Detection Methods for CVE-2025-33233
Indicators of Compromise
- Unexpected child processes spawned by Python or Transformers4Rec-related processes
- Unusual file system access patterns from ML pipeline processes
- Anomalous network connections initiated by the Transformers4Rec application
- Modifications to model files or configuration files outside normal update windows
Detection Strategies
- Monitor process execution chains for suspicious activity originating from Transformers4Rec processes
- Implement application whitelisting to detect unauthorized code execution
- Deploy endpoint detection and response (EDR) solutions to identify code injection attempts
- Enable detailed logging for the Transformers4Rec application and analyze for anomalous behavior
Monitoring Recommendations
- Establish baseline behavior for Transformers4Rec processes and alert on deviations
- Monitor for privilege escalation attempts following Transformers4Rec process execution
- Implement file integrity monitoring on model files and configuration directories
- Review access logs for unusual authentication patterns on systems running affected software
How to Mitigate CVE-2025-33233
Immediate Actions Required
- Review the NVIDIA Support Article for official remediation guidance
- Inventory all systems running NVIDIA Merlin Transformers4Rec
- Restrict local access to systems running the vulnerable software to authorized personnel only
- Apply the principle of least privilege to accounts that interact with Transformers4Rec
Patch Information
NVIDIA has published security guidance for this vulnerability. Organizations should consult the NVIDIA Support Article for the latest patch information and update instructions. Apply vendor-provided patches as soon as they become available following your organization's change management procedures.
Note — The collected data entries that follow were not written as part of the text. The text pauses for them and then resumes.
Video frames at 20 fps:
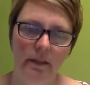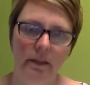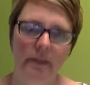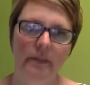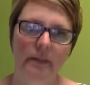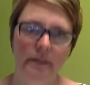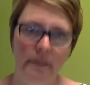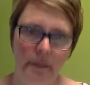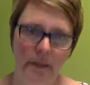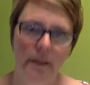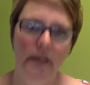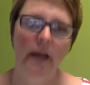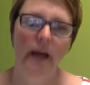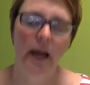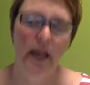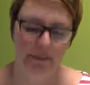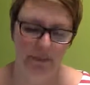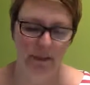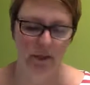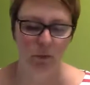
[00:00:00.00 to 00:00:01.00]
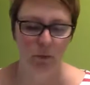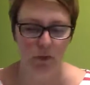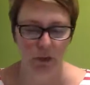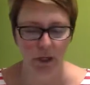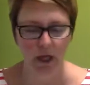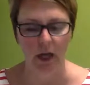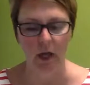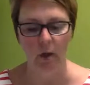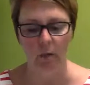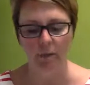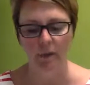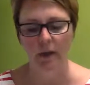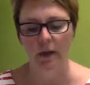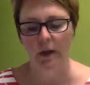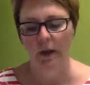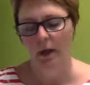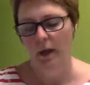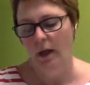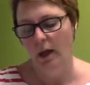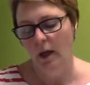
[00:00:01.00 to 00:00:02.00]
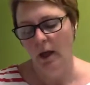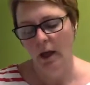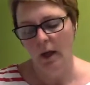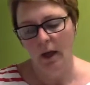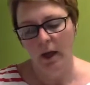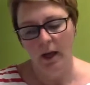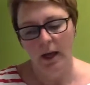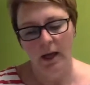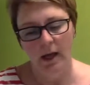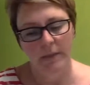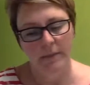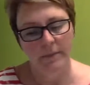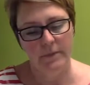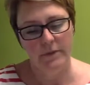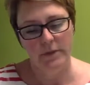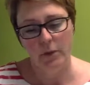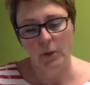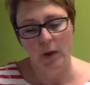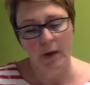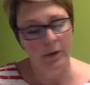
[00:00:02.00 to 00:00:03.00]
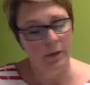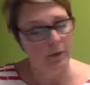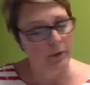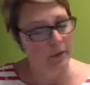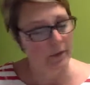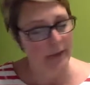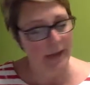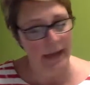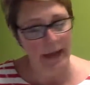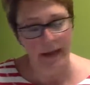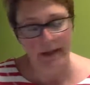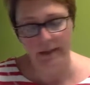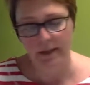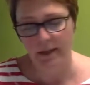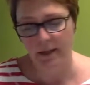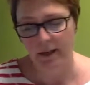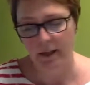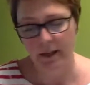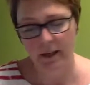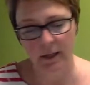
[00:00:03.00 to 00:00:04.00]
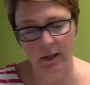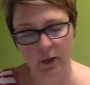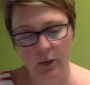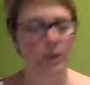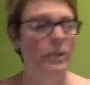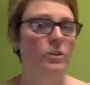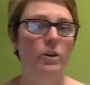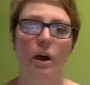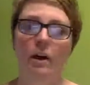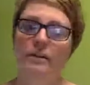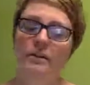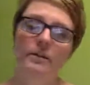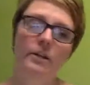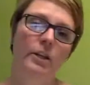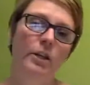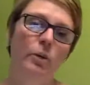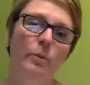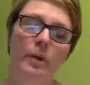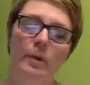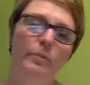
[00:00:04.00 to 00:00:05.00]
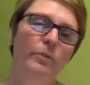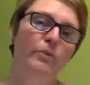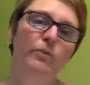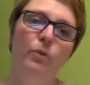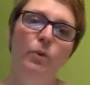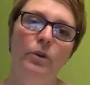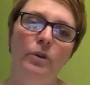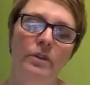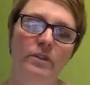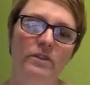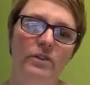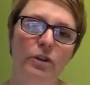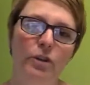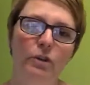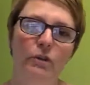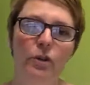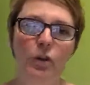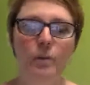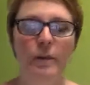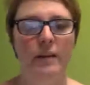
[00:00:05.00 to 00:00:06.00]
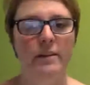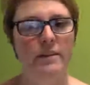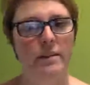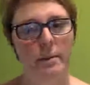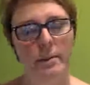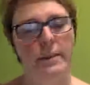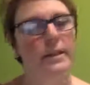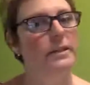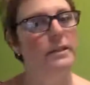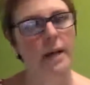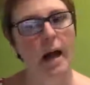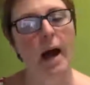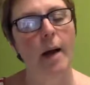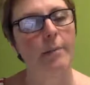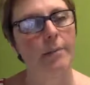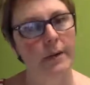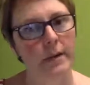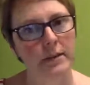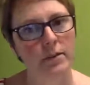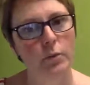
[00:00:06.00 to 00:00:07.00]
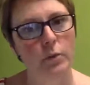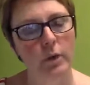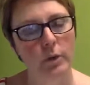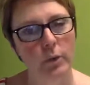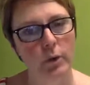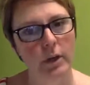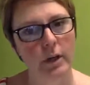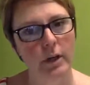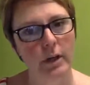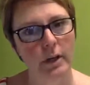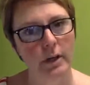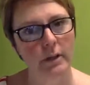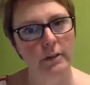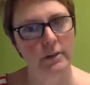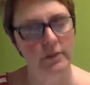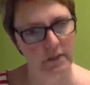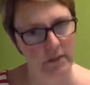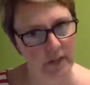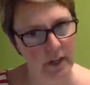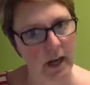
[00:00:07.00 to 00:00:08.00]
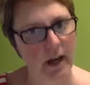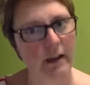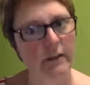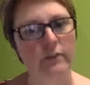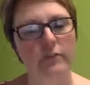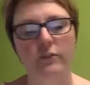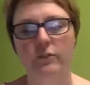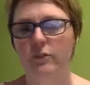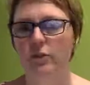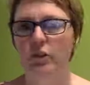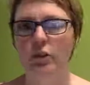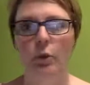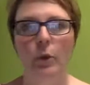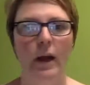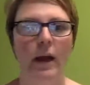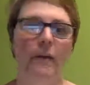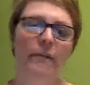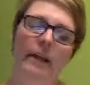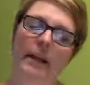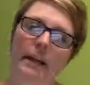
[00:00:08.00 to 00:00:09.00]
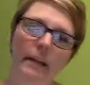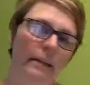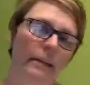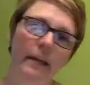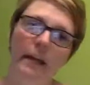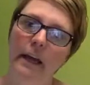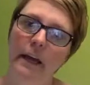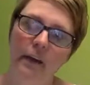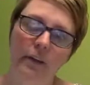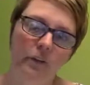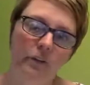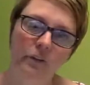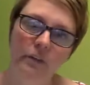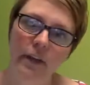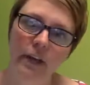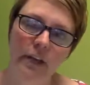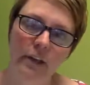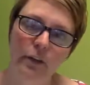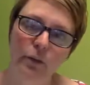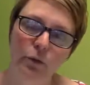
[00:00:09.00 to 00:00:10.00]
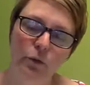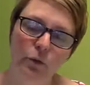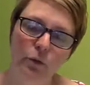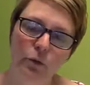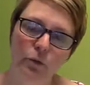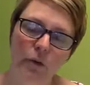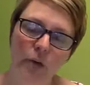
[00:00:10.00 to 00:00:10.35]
think, I think will help. So other than that, I know we talked a little bit before this interview about some of the topics we were going to discuss. Do you have anything else that you've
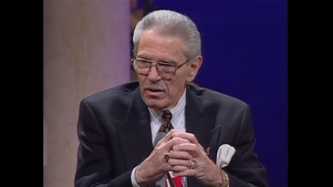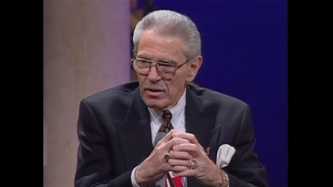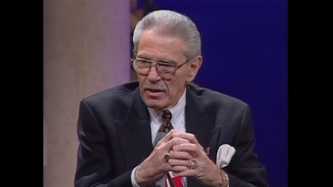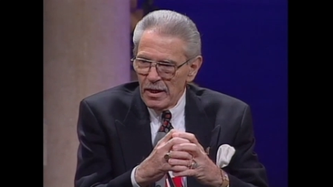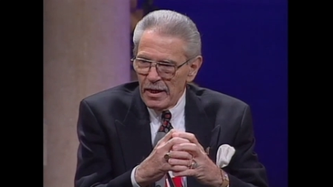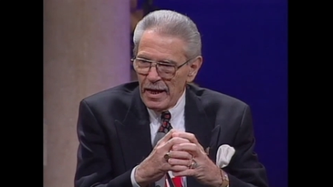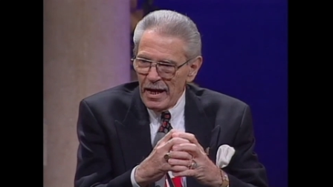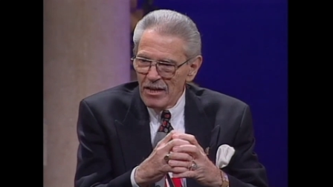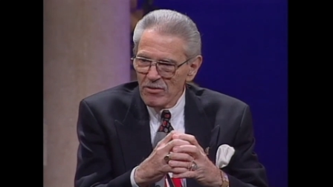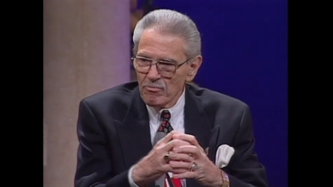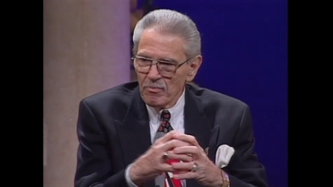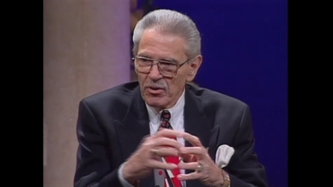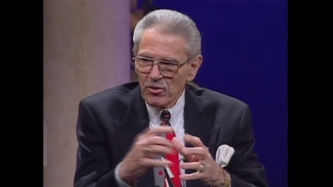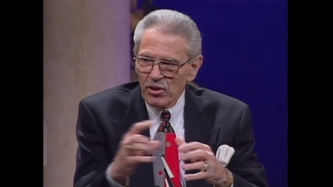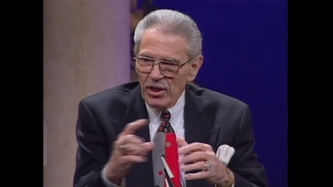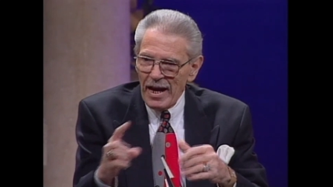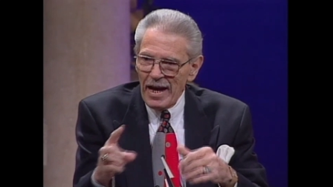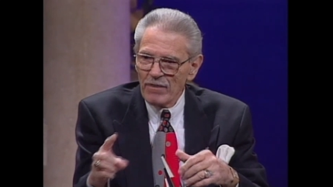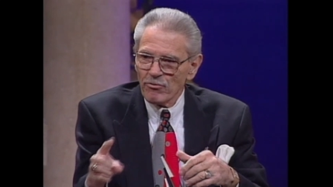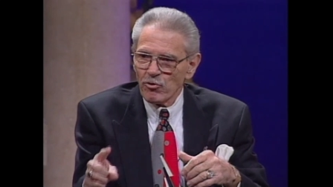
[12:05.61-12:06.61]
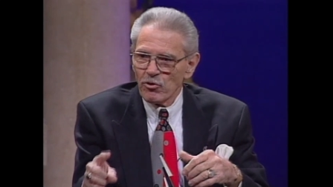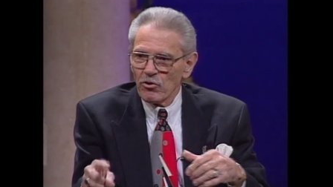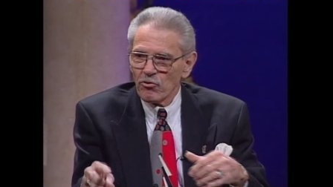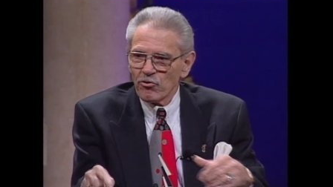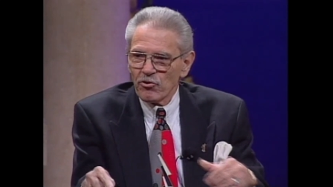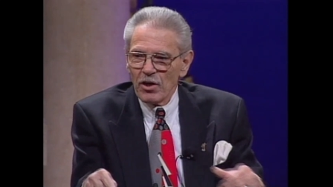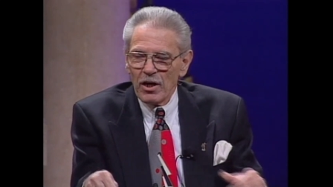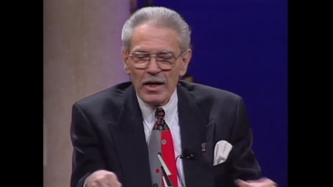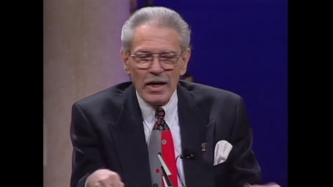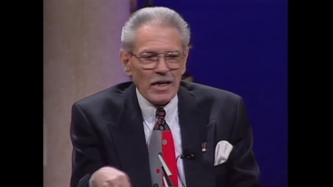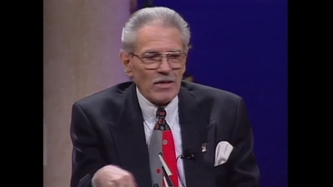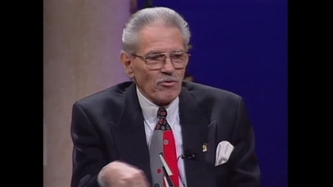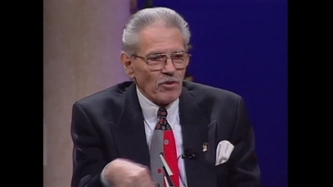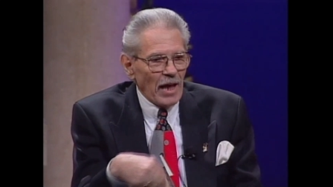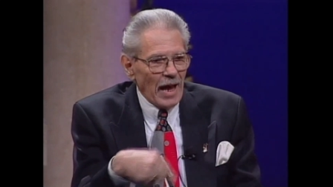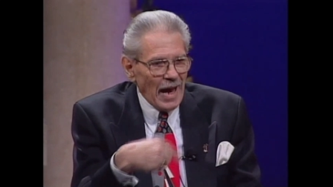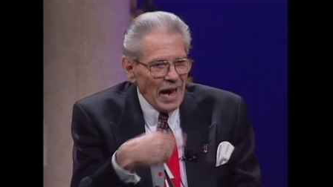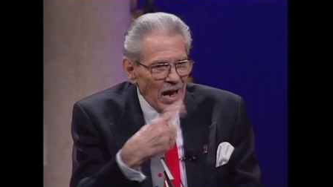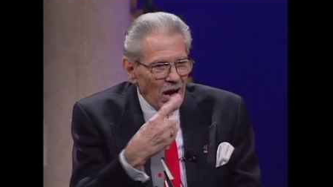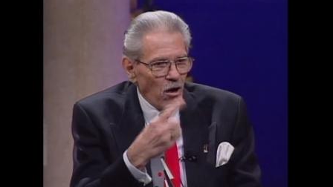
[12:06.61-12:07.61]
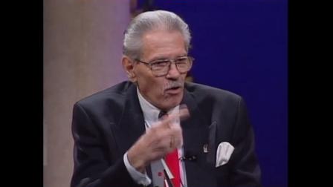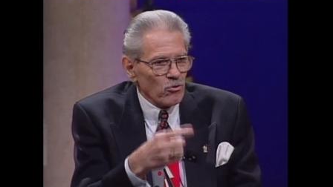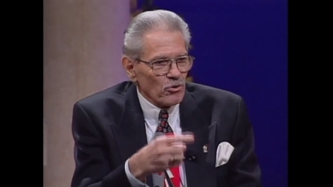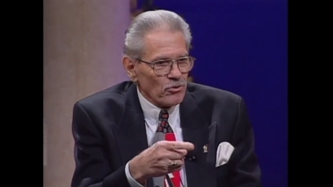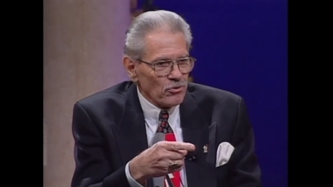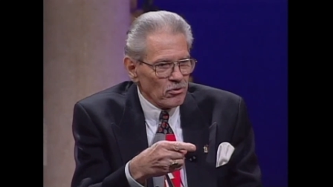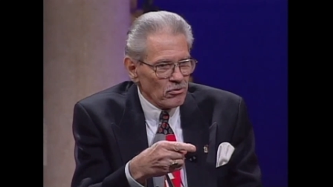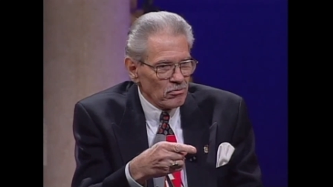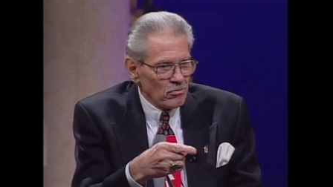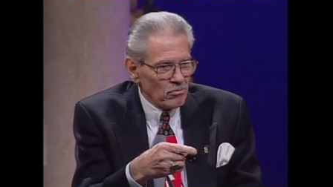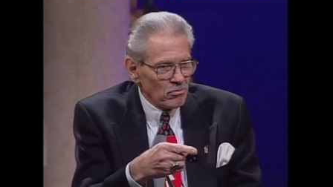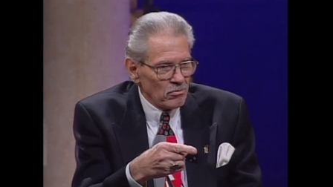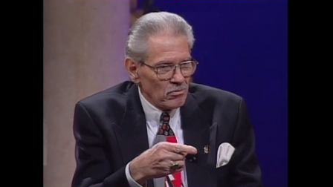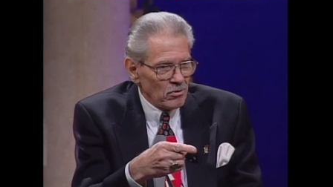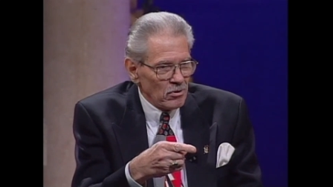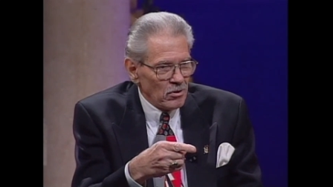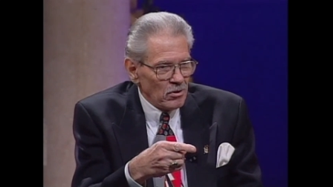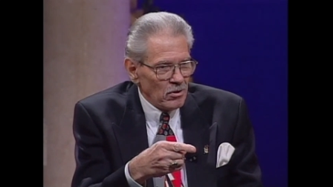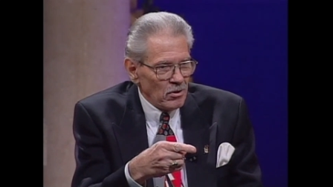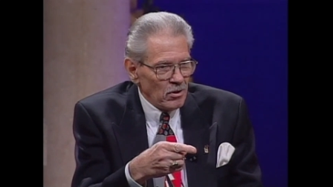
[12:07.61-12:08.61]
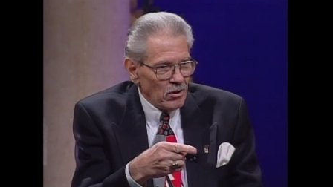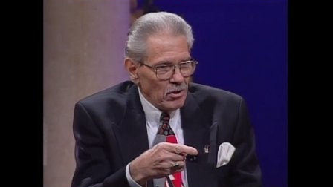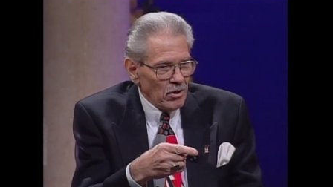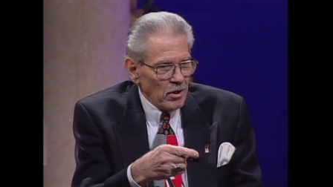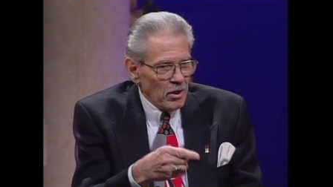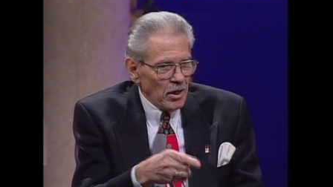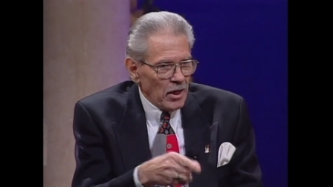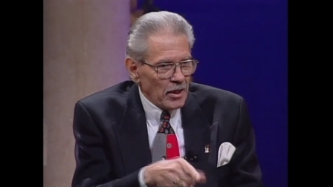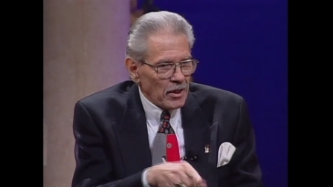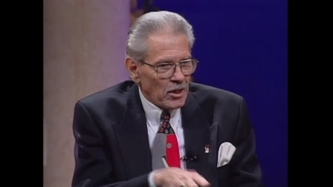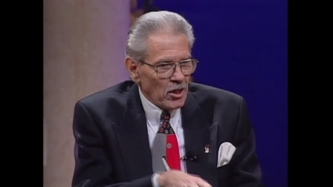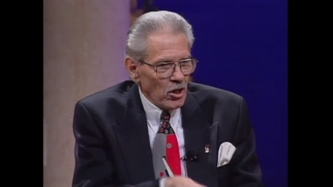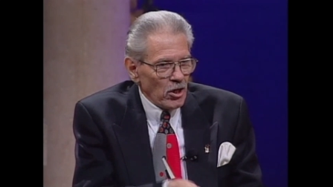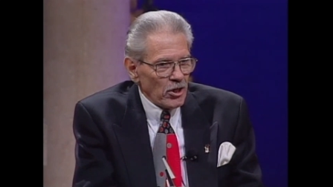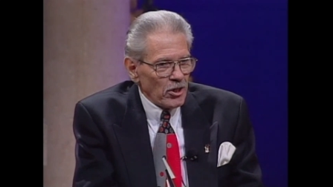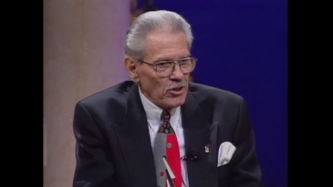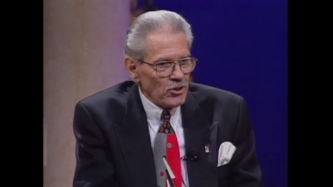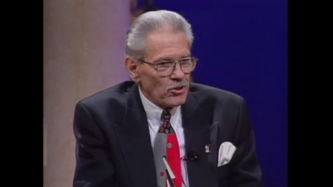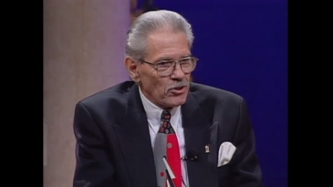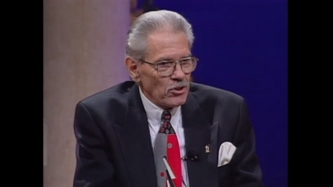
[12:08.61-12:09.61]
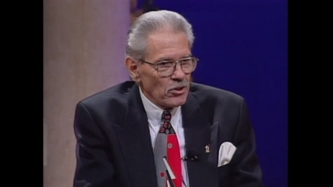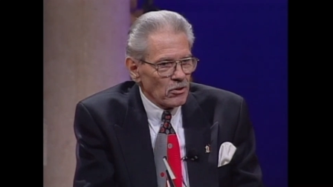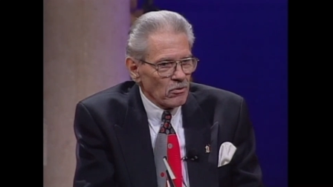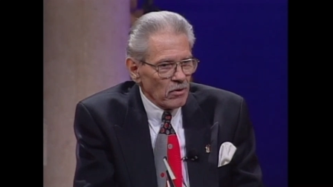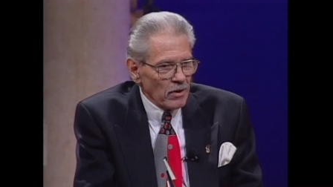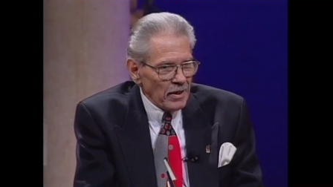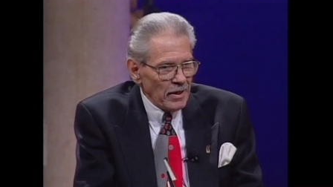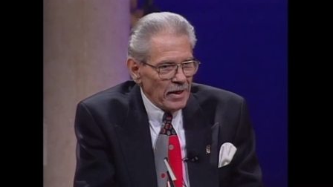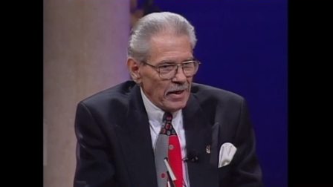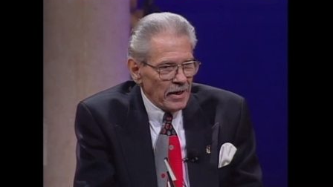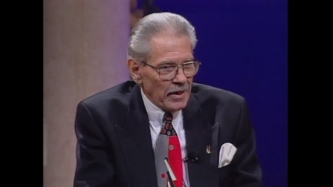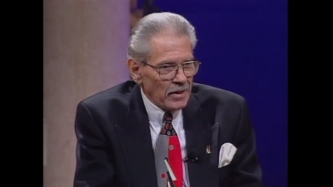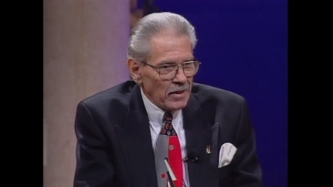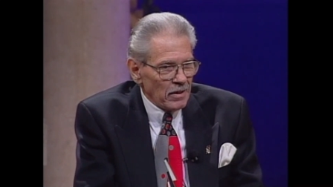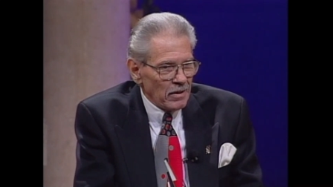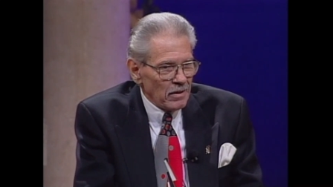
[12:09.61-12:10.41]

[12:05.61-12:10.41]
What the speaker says: that has metastasized out and gone into your leg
Additional technical details are available at the NVD CVE-2025-33233 Detail page.
Workarounds
- Isolate systems running Transformers4Rec in network segments with restricted access
- Implement strict input validation for any user-controllable data processed by the library
- Run Transformers4Rec processes with minimal required privileges using containerization or sandboxing
- Monitor and audit all local access to systems running the affected software
# Example: Run Transformers4Rec in a restricted container environment
# Limit capabilities and enforce read-only file systems where possible
docker run --rm \
--read-only \
--cap-drop=ALL \
--security-opt=no-new-privileges:true \
--user 1000:1000 \
nvidia/transformers4rec:latest
Disclaimer: This content was generated using AI. While we strive for accuracy, please verify critical information with official sources.